Wes Anderson has his share of groupies and his somewhat smaller share of skeptics who find him a tad precious. As someone who leans toward the precious view, but is open to his grace notes, I found The Grand Budapest Hotel mostly delightful.
It’s a madcap comedy, but with hints of tragedy lurking outside the usual Anderson dollhouse frames. The central character is Gustave H., played by Ralph Fiennes. He’s the concierge of a kitschy, opulent, high-class European hotel between World Wars I and II.
But it takes a while to get to Gustave. We journey to the past via layers of narration. First a girl pays tribute to a statue of a dead author, then Anderson cuts to the author, played by Tom Wilkinson, who tells the story of his middle-aged self — that’s Jude Law — on a trip to the faded hotel in the 1960s. And then Law’s character takes over the narration and tells us how he met the hotel owner, Mr. Zero Moustafa — played by F. Murray Abraham — and how Moustafa told him of his time in the ’30s as a lobby boy and assistant to Gustave H.
Why a story within a story within a story within a story? Anderson’s inspiration comes from Stefan Zweig, a writer who fled Vienna before Hitler’s ascent and then labored to evoke the world he left behind for fear it would pass from memory. Anderson’s Chinese-boxes storytelling takes the onus off him to be “realistic.” In memory, everything is stylized, gloriously fake and yet brimming with real longing.

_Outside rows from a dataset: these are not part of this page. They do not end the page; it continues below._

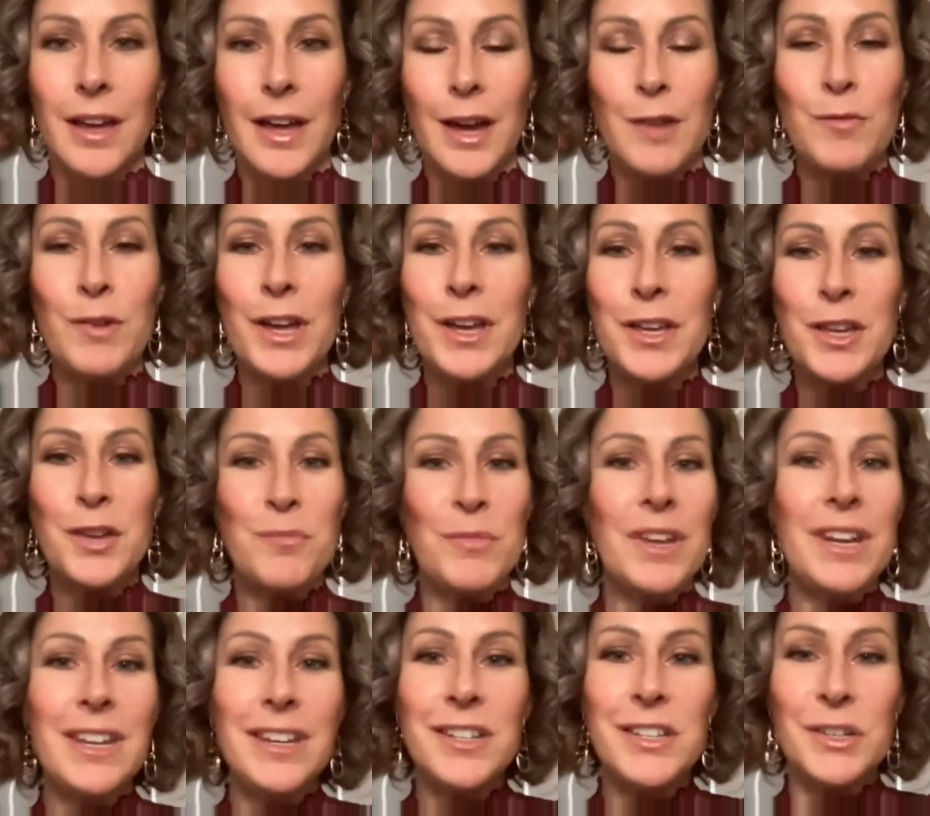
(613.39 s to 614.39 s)
I'm not
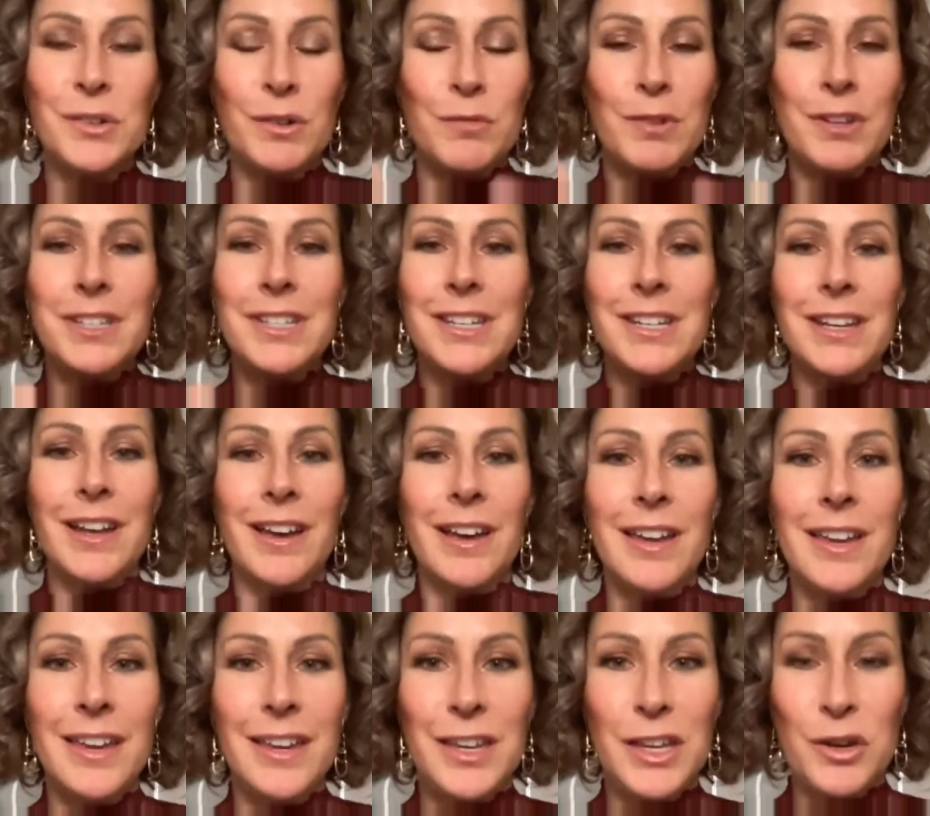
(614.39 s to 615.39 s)
committing to you. I'm not
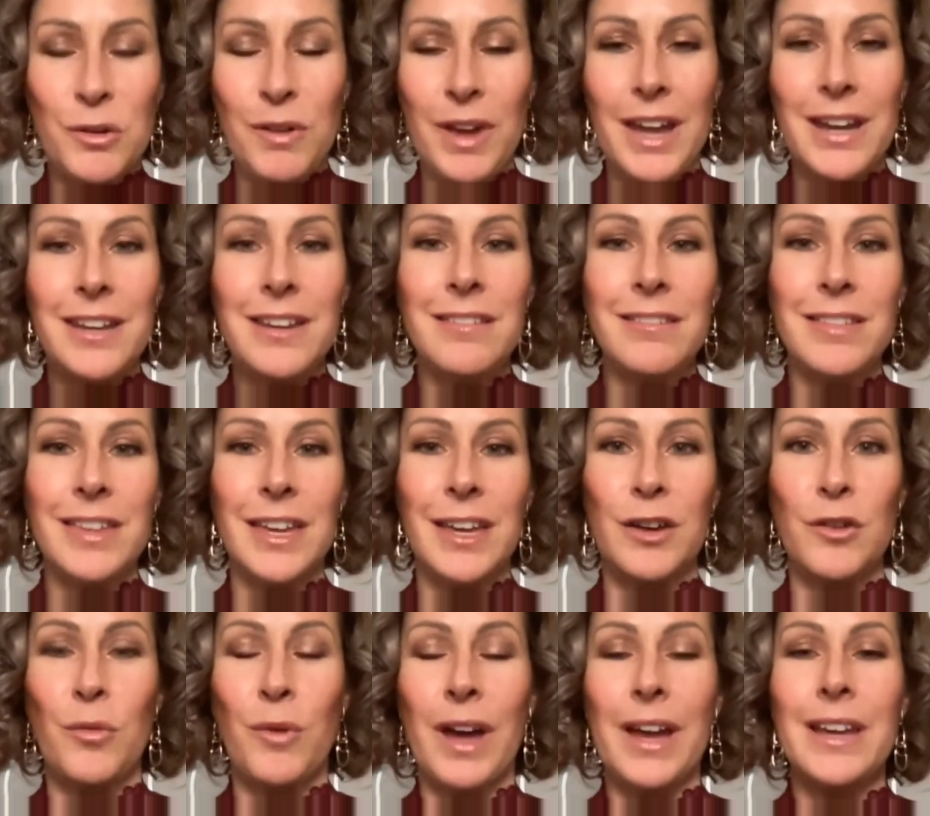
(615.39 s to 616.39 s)
denying you
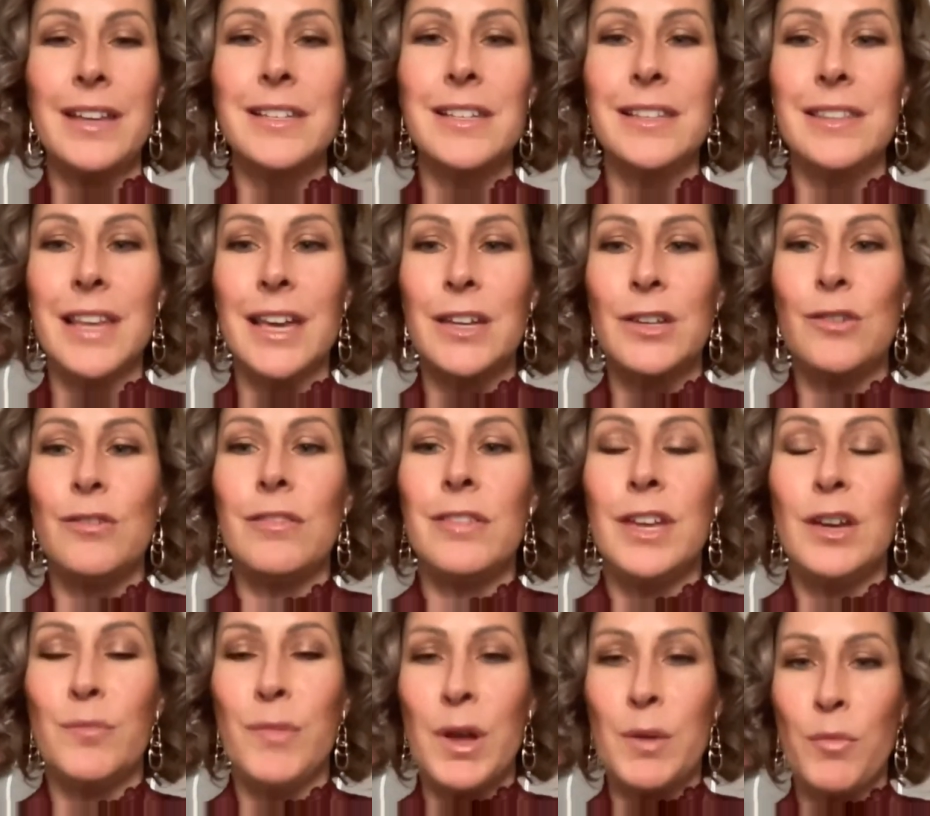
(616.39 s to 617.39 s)
anything. Why is it that you
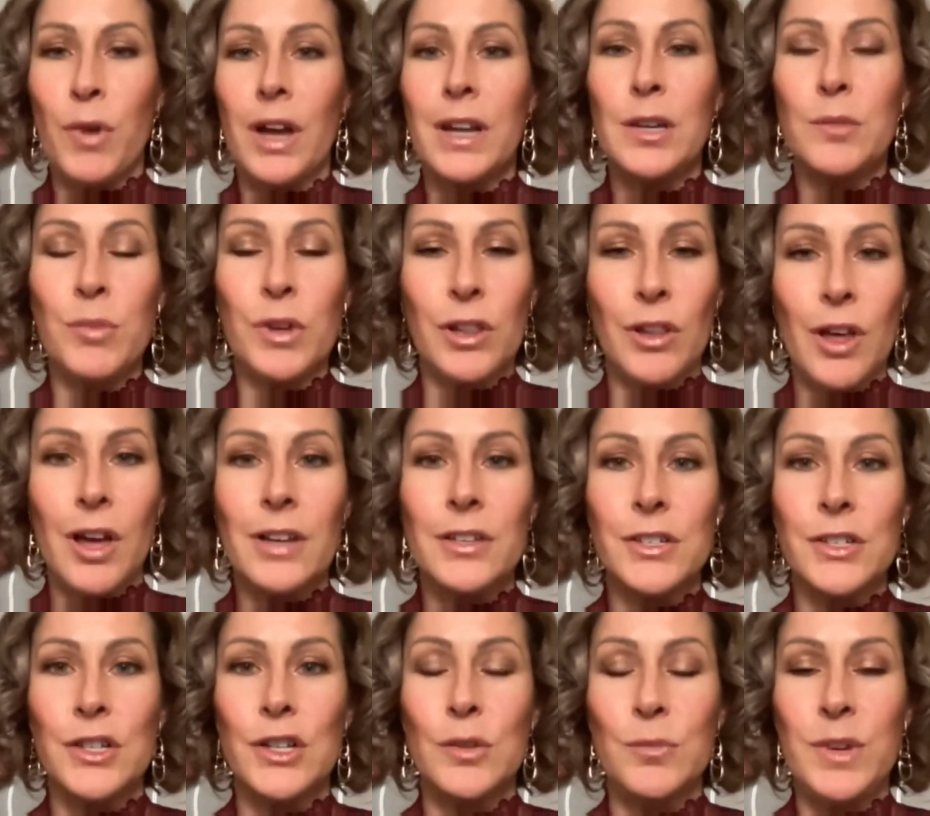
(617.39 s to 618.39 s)
think my body belongs
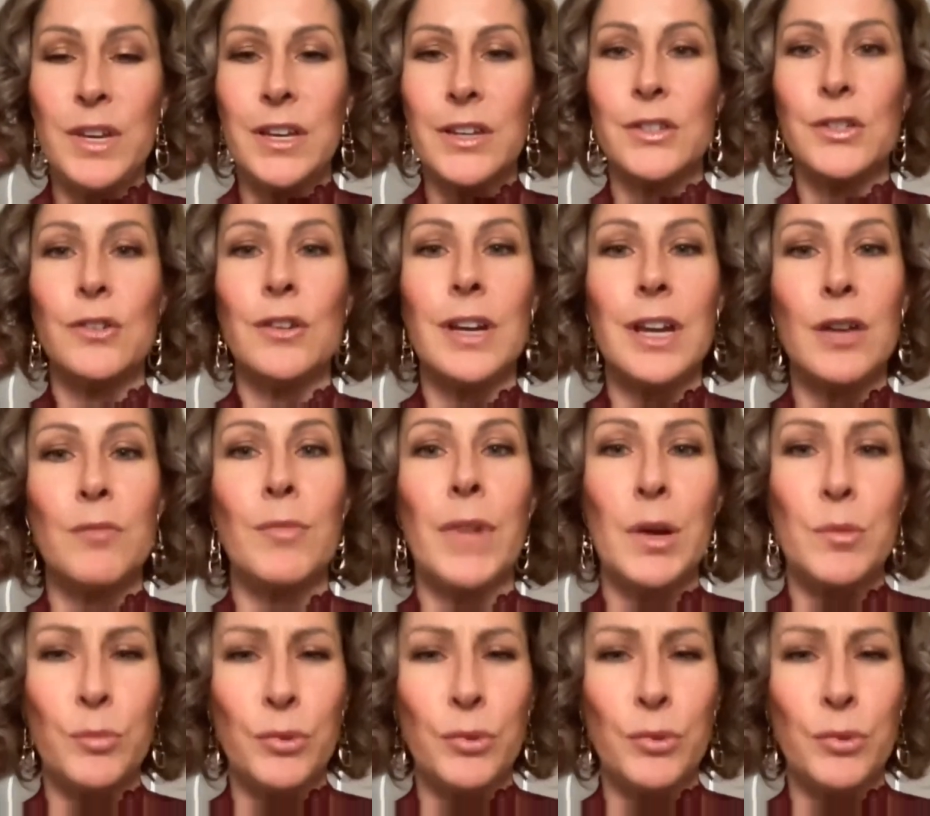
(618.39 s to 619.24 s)
to you because you're in my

Composition and color isn’t incidental — it’s the whole deal. The mountainside Grand Budapest is a miniature — a dollhouse — reached by model train. Inside, it expands. It’s immense. The choreography of staff and guests is busy and militaristic in its precision. The colors are intense: pink walls, crimson carpets, staff waistcoats of electric magenta. Anderson can make you dream of a design for living on a higher, more beautiful plane.